[Collected data entries]
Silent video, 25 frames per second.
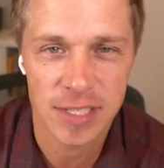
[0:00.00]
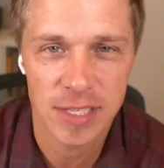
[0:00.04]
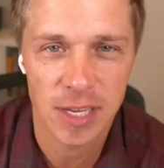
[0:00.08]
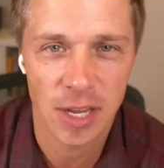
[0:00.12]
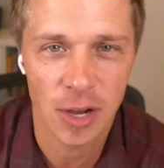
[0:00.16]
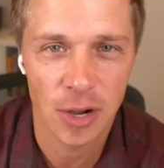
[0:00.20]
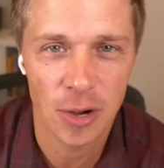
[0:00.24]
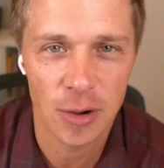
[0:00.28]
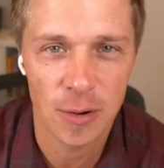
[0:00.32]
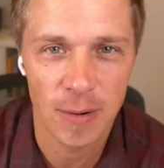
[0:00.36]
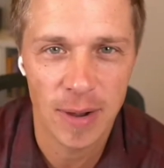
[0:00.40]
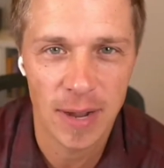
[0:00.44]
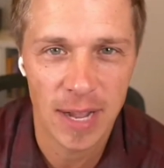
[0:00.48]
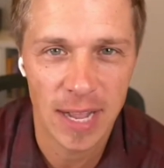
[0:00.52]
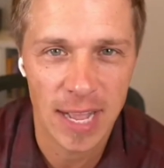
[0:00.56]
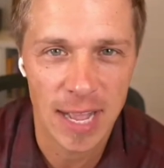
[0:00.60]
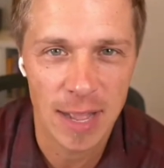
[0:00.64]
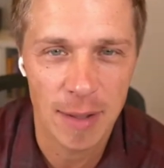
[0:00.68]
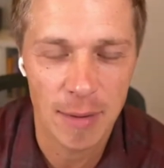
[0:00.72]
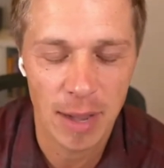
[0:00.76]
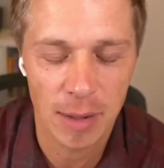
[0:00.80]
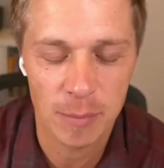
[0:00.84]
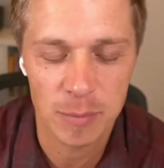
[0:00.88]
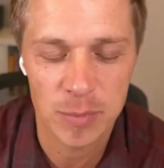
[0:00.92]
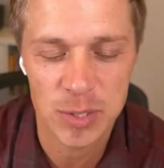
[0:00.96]
And so
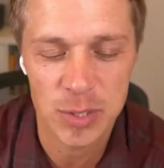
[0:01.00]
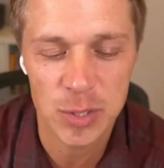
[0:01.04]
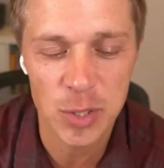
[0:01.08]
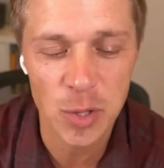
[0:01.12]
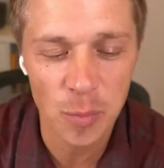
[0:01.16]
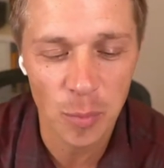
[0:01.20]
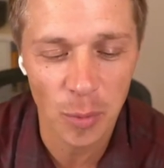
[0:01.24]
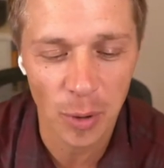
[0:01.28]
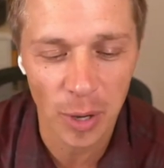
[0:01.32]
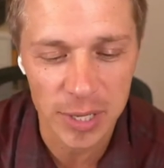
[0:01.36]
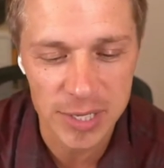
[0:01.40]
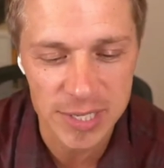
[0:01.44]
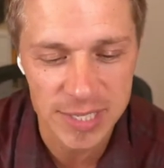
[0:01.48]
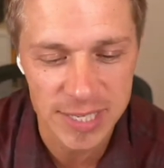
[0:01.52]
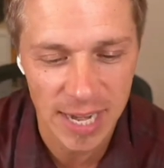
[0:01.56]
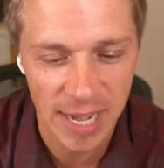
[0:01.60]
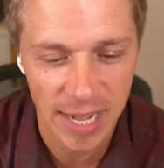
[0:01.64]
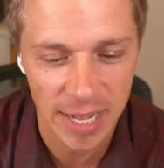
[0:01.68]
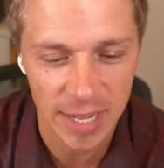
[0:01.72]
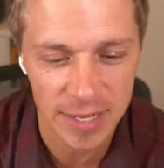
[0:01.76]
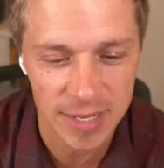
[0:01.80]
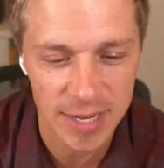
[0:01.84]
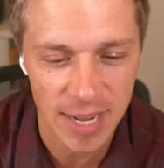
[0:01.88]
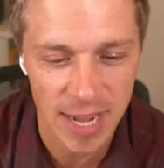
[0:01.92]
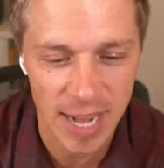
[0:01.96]
uh, I'm super
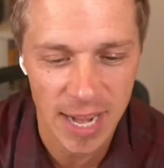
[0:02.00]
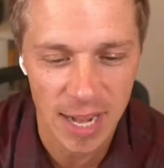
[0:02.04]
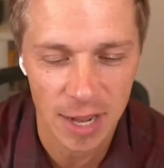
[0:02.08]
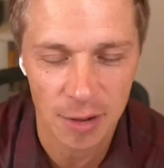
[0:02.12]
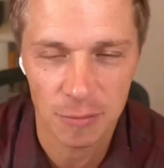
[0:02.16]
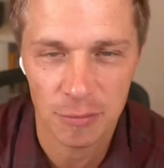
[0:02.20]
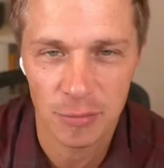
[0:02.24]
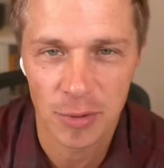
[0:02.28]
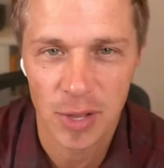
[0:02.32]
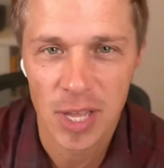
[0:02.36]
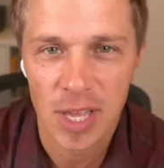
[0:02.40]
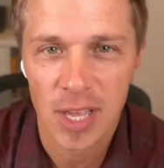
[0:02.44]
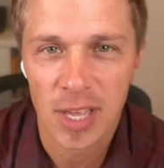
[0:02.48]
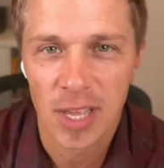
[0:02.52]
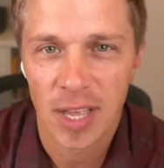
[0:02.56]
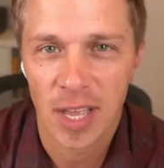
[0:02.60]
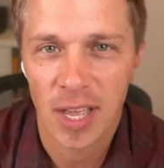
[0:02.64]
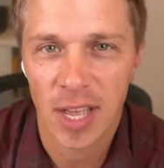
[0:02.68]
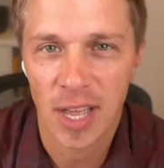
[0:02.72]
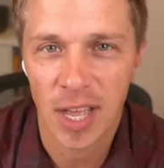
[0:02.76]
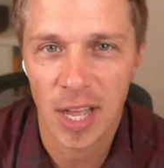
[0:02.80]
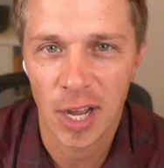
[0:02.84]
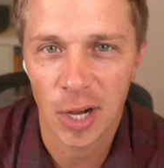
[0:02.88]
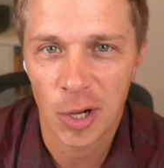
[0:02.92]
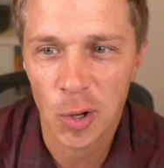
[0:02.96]
excited to have
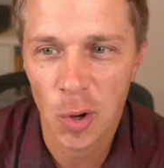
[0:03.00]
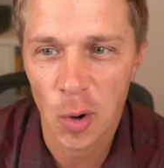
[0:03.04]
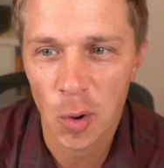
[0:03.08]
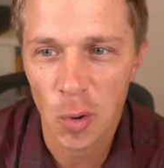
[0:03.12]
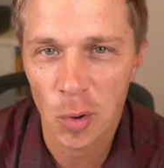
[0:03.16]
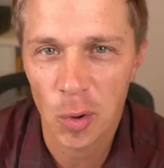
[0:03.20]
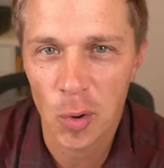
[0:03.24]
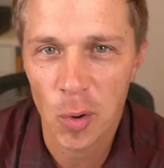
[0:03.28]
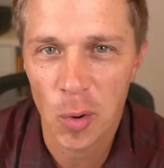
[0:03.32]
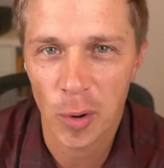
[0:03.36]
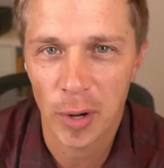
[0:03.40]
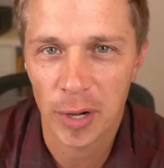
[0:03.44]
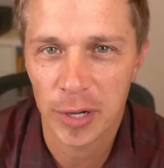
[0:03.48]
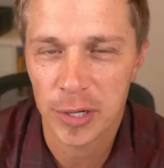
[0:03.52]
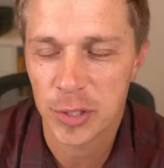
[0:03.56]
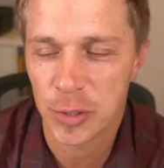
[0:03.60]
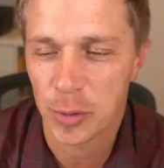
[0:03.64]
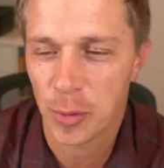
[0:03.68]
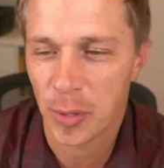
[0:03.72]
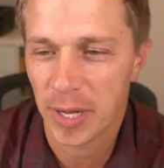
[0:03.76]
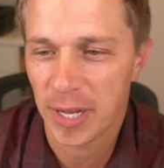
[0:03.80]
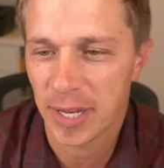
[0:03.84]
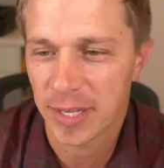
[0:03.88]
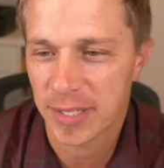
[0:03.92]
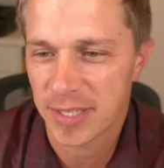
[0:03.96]
uh, Cole
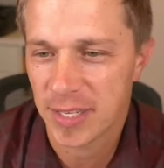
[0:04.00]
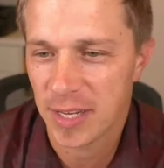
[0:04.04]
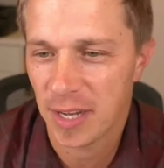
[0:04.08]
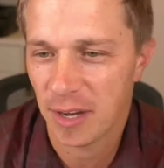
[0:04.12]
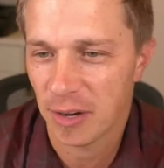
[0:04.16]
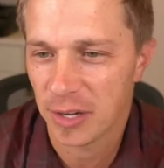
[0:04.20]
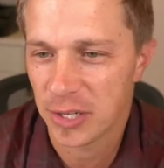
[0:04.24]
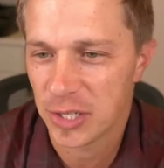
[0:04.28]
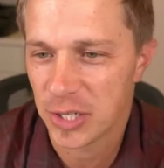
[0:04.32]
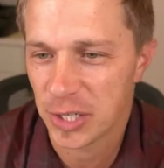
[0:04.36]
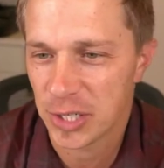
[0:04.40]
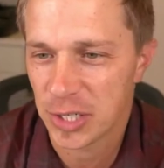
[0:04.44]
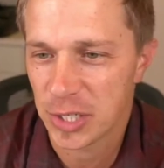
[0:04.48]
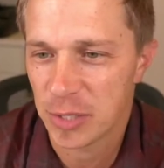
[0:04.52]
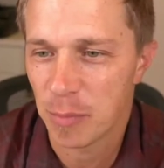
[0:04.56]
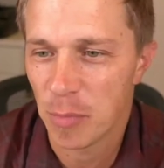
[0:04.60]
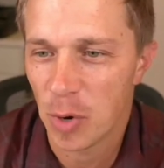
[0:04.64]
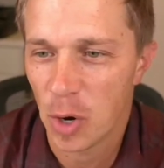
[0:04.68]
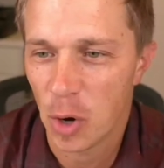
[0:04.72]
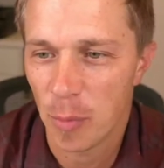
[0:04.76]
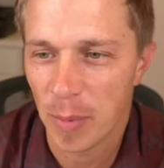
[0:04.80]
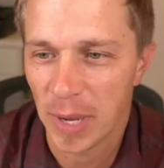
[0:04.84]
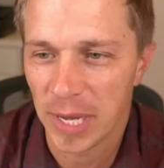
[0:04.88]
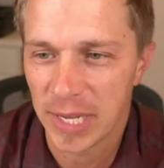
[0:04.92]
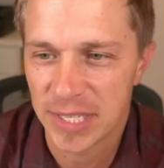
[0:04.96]
Gordon joining us here in
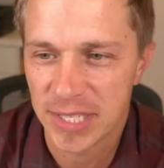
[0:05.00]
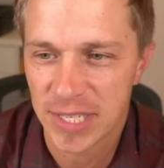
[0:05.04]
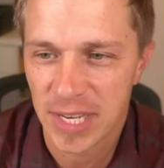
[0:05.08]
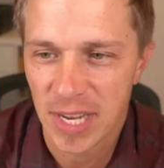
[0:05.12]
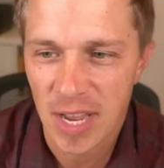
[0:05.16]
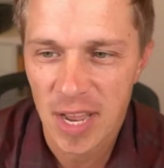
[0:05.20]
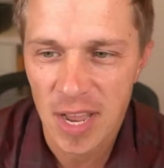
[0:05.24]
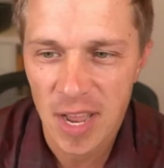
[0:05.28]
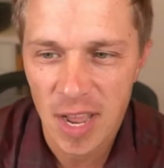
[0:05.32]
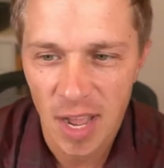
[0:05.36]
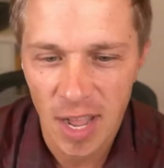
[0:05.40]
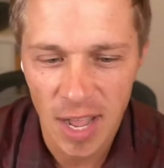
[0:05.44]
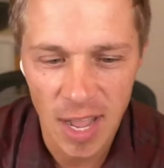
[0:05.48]
just a moment.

> **TASK TO COMPLETE**
Print each entry precisely as written; the pictures stay out.

> **RESPONSE BOX**
Silent video, 25 frames per second.
[0:00.00]
[0:00.04]
[0:00.08]
[0:00.12]
[0:00.16]
[0:00.20]
[0:00.24]
[0:00.28]
[0:00.32]
[0:00.36]
[0:00.40]
[0:00.44]
[0:00.48]
[0:00.52]
[0:00.56]
[0:00.60]
[0:00.64]
[0:00.68]
[0:00.72]
[0:00.76]
[0:00.80]
[0:00.84]
[0:00.88]
[0:00.92]
[0:00.96]
And so
[0:01.00]
[0:01.04]
[0:01.08]
[0:01.12]
[0:01.16]
[0:01.20]
[0:01.24]
[0:01.28]
[0:01.32]
[0:01.36]
[0:01.40]
[0:01.44]
[0:01.48]
[0:01.52]
[0:01.56]
[0:01.60]
[0:01.64]
[0:01.68]
[0:01.72]
[0:01.76]
[0:01.80]
[0:01.84]
[0:01.88]
[0:01.92]
[0:01.96]
uh, I'm super
[0:02.00]
[0:02.04]
[0:02.08]
[0:02.12]
[0:02.16]
[0:02.20]
[0:02.24]
[0:02.28]
[0:02.32]
[0:02.36]
[0:02.40]
[0:02.44]
[0:02.48]
[0:02.52]
[0:02.56]
[0:02.60]
[0:02.64]
[0:02.68]
[0:02.72]
[0:02.76]
[0:02.80]
[0:02.84]
[0:02.88]
[0:02.92]
[0:02.96]
excited to have
[0:03.00]
[0:03.04]
[0:03.08]
[0:03.12]
[0:03.16]
[0:03.20]
[0:03.24]
[0:03.28]
[0:03.32]
[0:03.36]
[0:03.40]
[0:03.44]
[0:03.48]
[0:03.52]
[0:03.56]
[0:03.60]
[0:03.64]
[0:03.68]
[0:03.72]
[0:03.76]
[0:03.80]
[0:03.84]
[0:03.88]
[0:03.92]
[0:03.96]
uh, Cole
[0:04.00]
[0:04.04]
[0:04.08]
[0:04.12]
[0:04.16]
[0:04.20]
[0:04.24]
[0:04.28]
[0:04.32]
[0:04.36]
[0:04.40]
[0:04.44]
[0:04.48]
[0:04.52]
[0:04.56]
[0:04.60]
[0:04.64]
[0:04.68]
[0:04.72]
[0:04.76]
[0:04.80]
[0:04.84]
[0:04.88]
[0:04.92]
[0:04.96]
Gordon joining us here in
[0:05.00]
[0:05.04]
[0:05.08]
[0:05.12]
[0:05.16]
[0:05.20]
[0:05.24]
[0:05.28]
[0:05.32]
[0:05.36]
[0:05.40]
[0:05.44]
[0:05.48]
just a moment.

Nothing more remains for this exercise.